Dataset entries:

::::

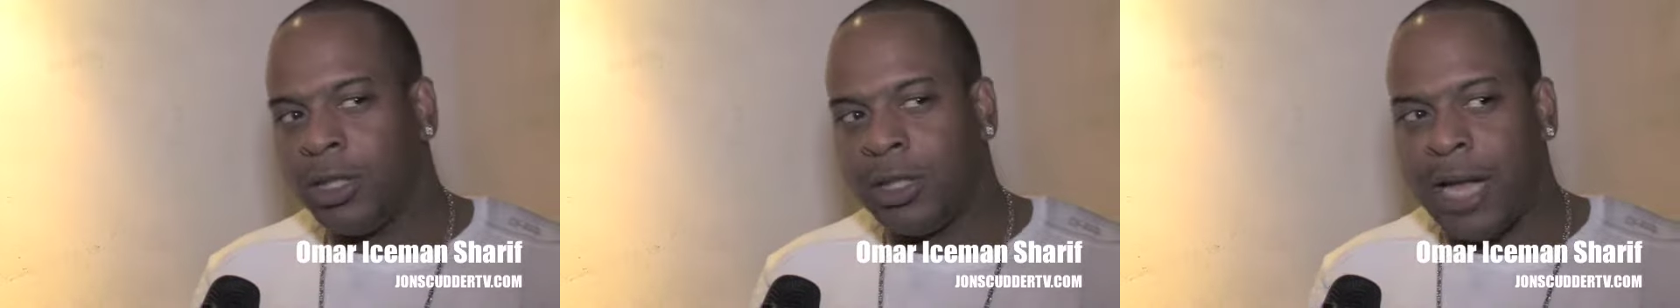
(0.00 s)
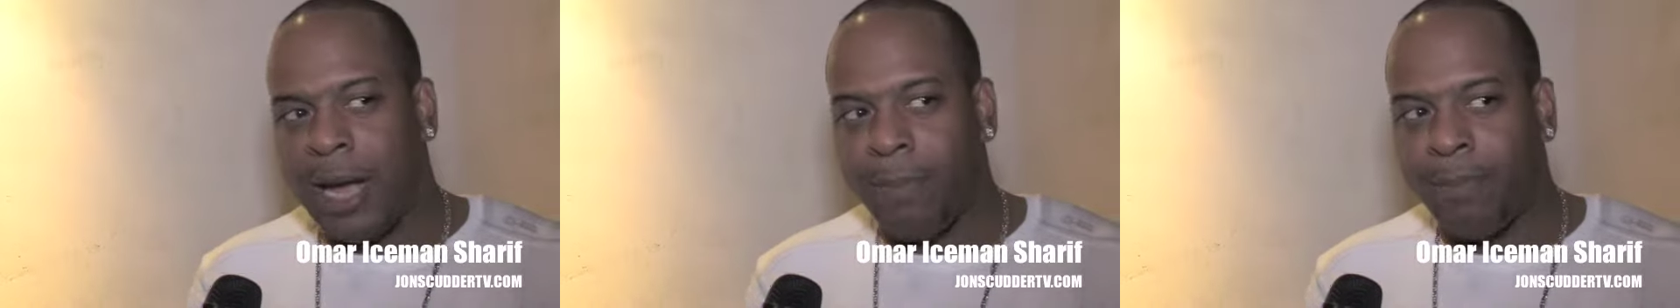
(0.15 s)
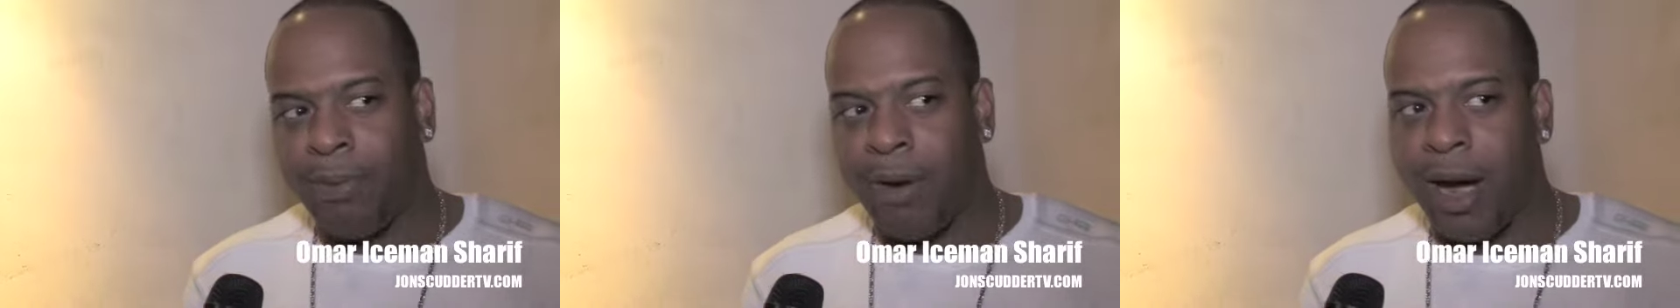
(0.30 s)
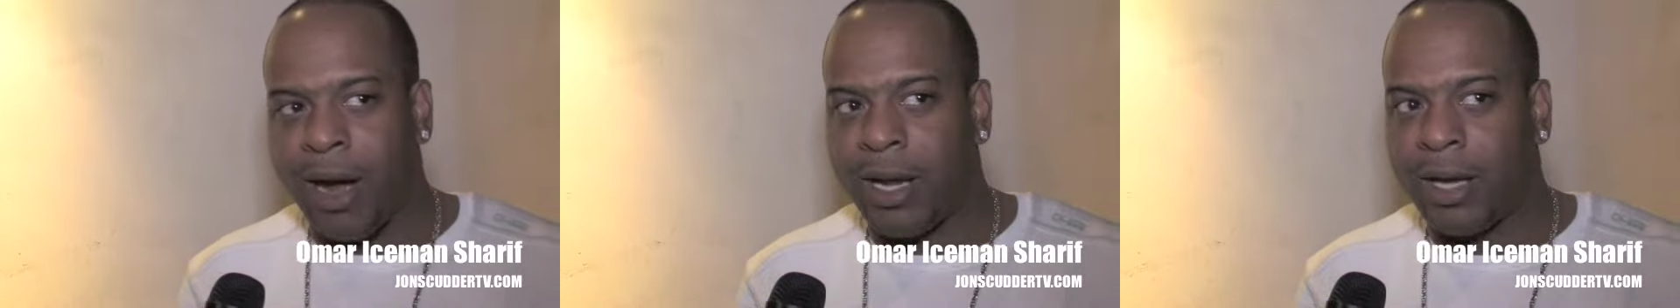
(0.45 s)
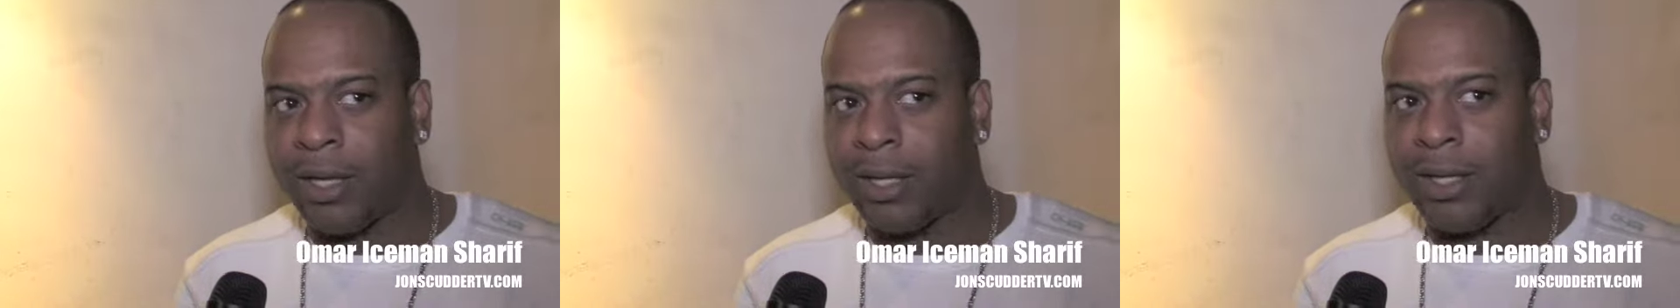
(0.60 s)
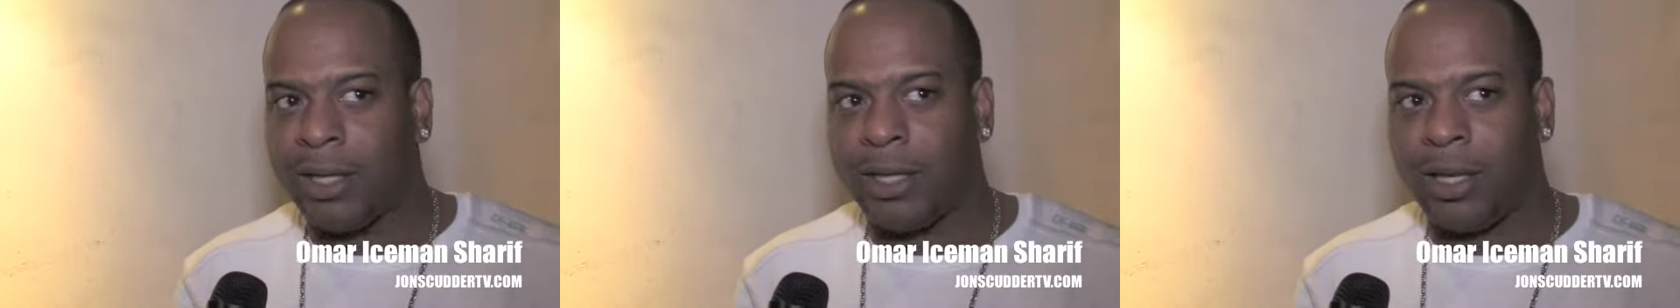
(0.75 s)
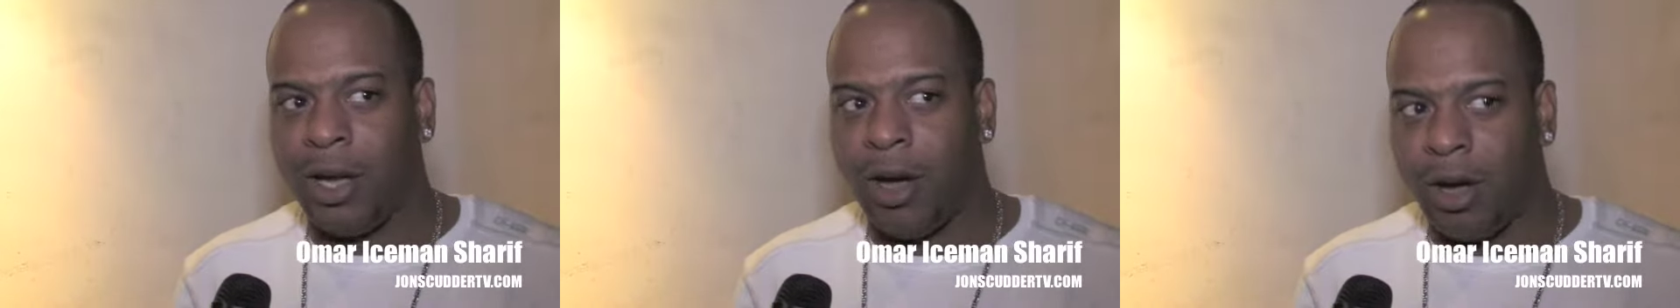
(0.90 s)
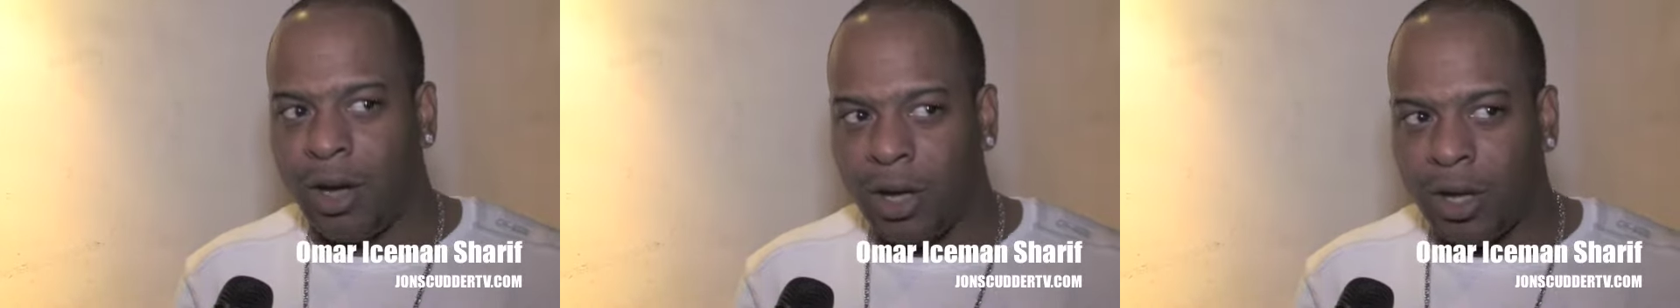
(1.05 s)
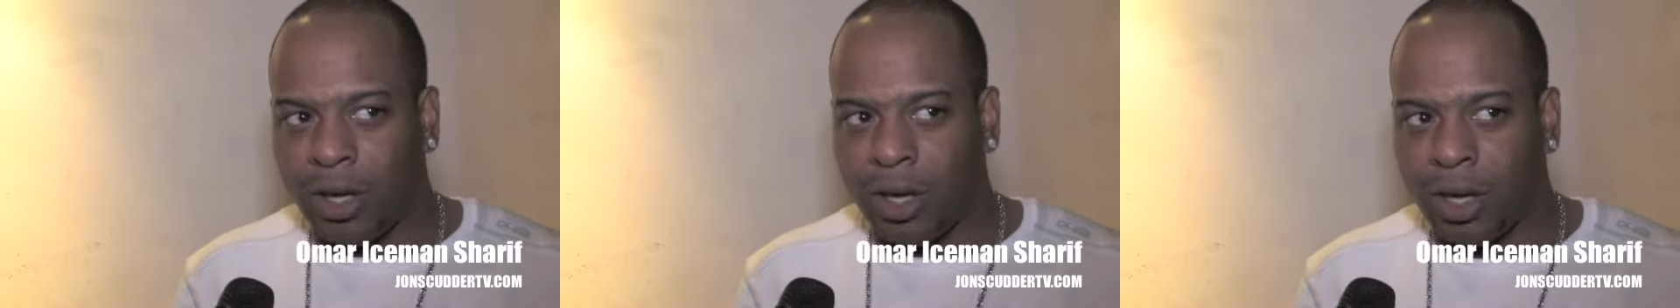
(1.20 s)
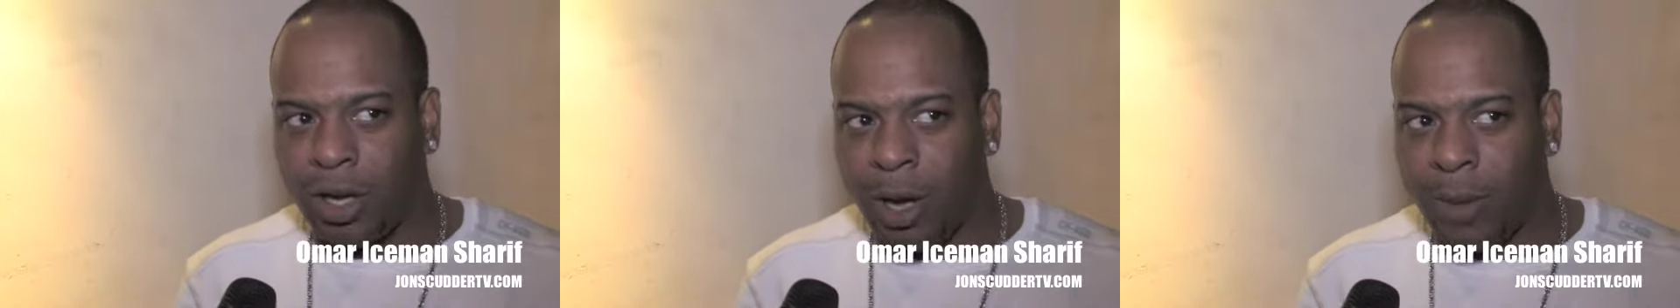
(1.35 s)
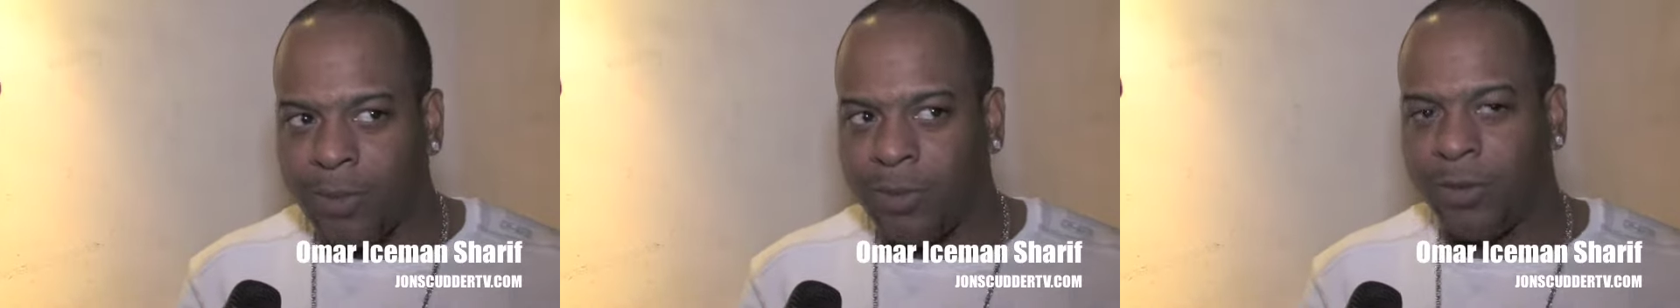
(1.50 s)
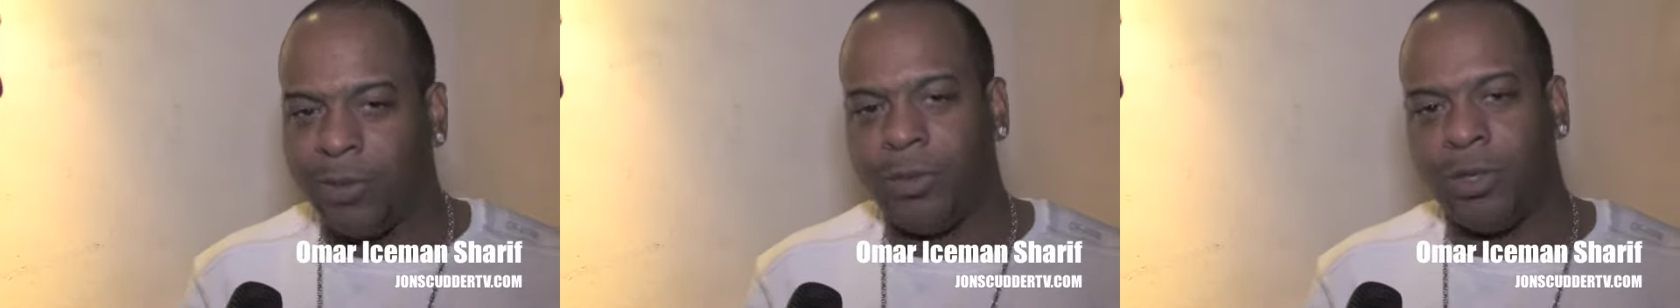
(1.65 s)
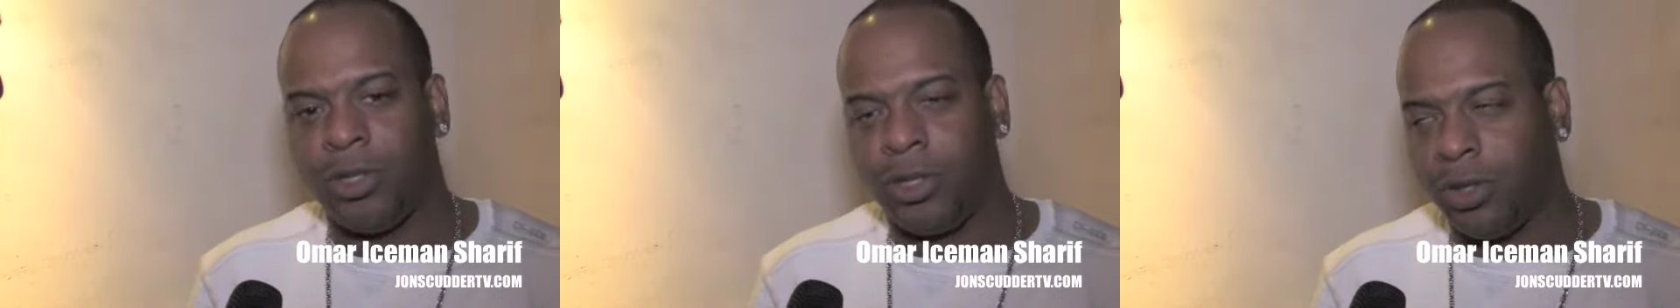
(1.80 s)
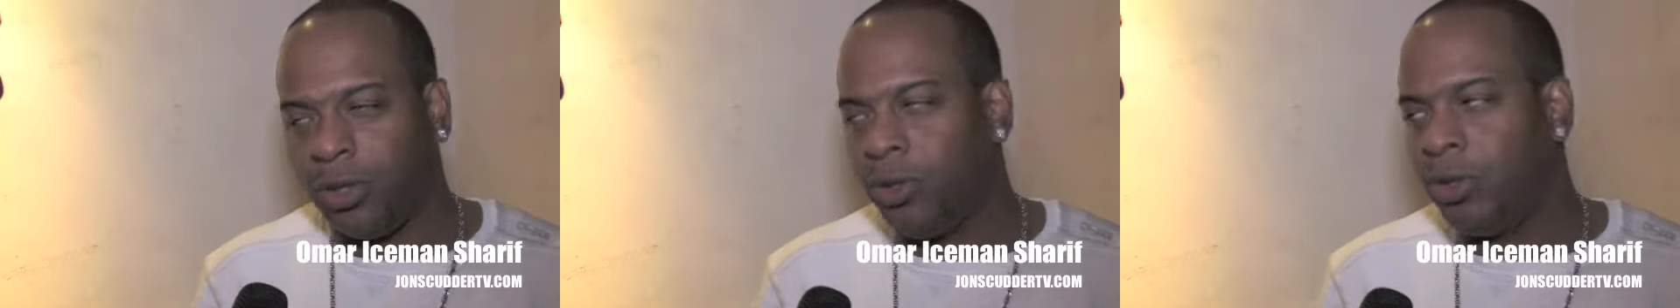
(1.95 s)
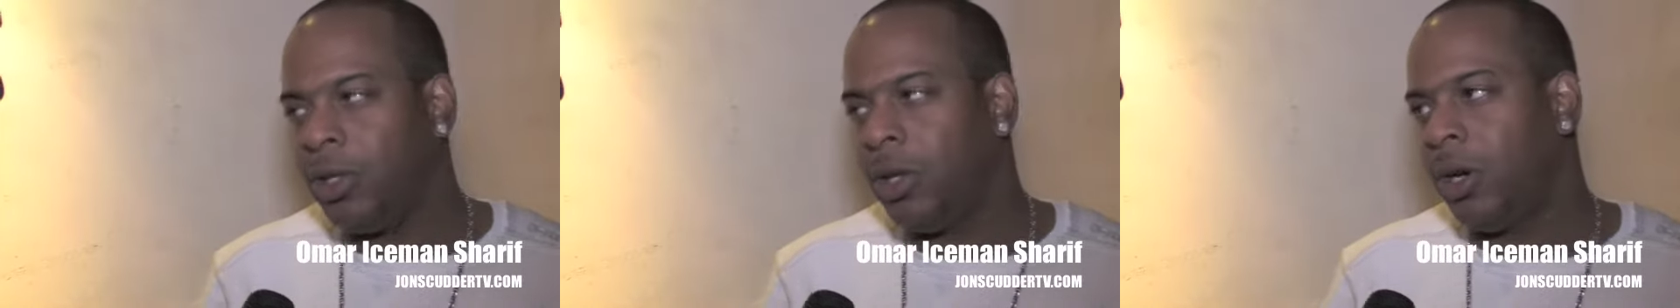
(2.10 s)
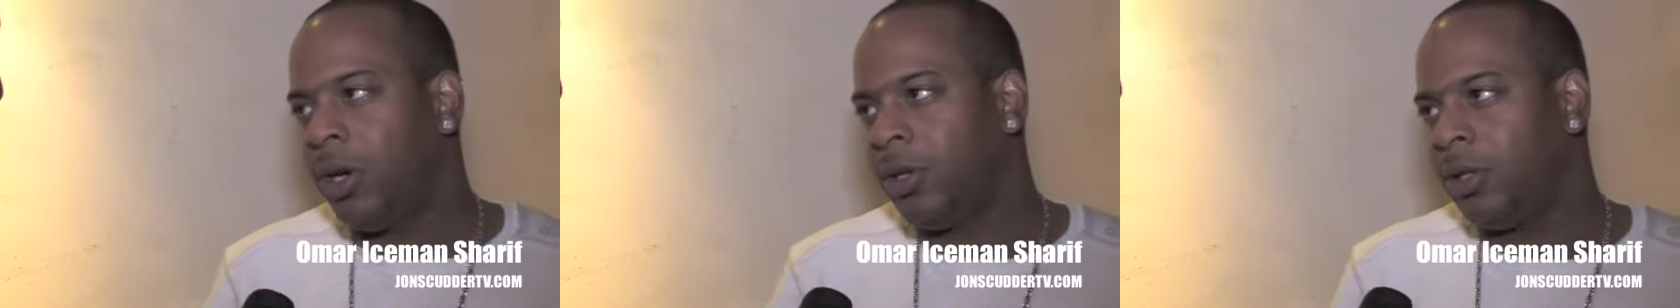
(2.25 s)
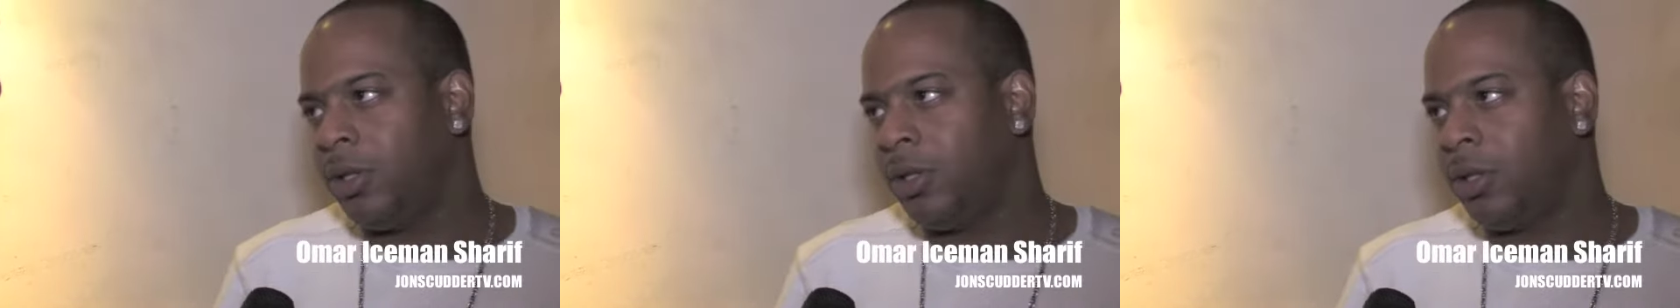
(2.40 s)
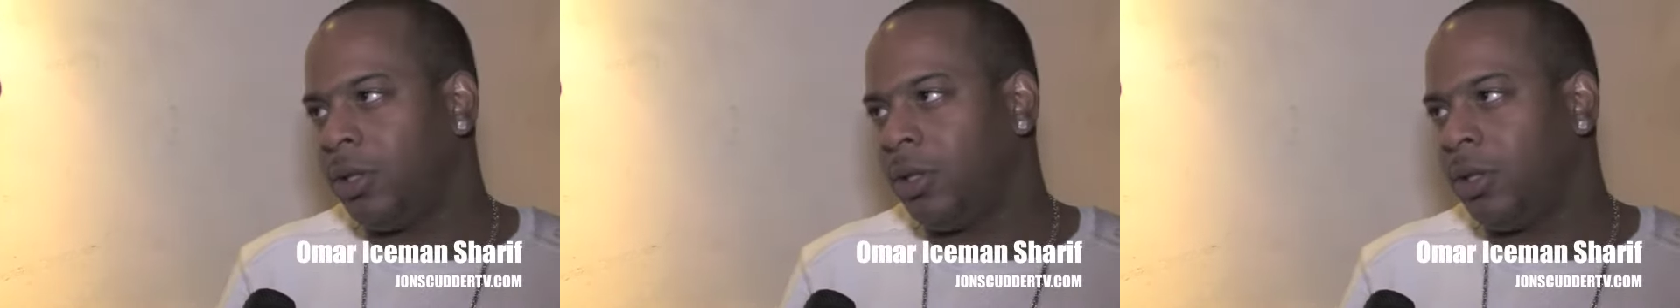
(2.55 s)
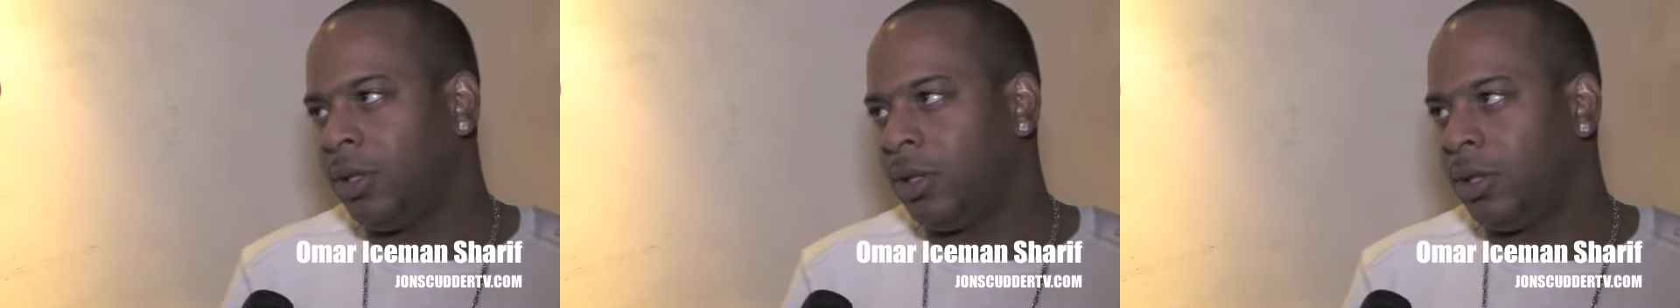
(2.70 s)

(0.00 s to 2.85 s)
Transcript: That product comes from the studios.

::::

TASK TO COMPLETE:
The data above needs to be retyped exactly, with the images left out.

EXERCISE OUTPUT:
(0.00 s)
(0.15 s)
(0.30 s)
(0.45 s)
(0.60 s)
(0.75 s)
(0.90 s)
(1.05 s)
(1.20 s)
(1.35 s)
(1.50 s)
(1.65 s)
(1.80 s)
(1.95 s)
(2.10 s)
(2.25 s)
(2.40 s)
(2.55 s)
(2.70 s)

(0.00 s to 2.85 s)
Transcript: That product comes from the studios.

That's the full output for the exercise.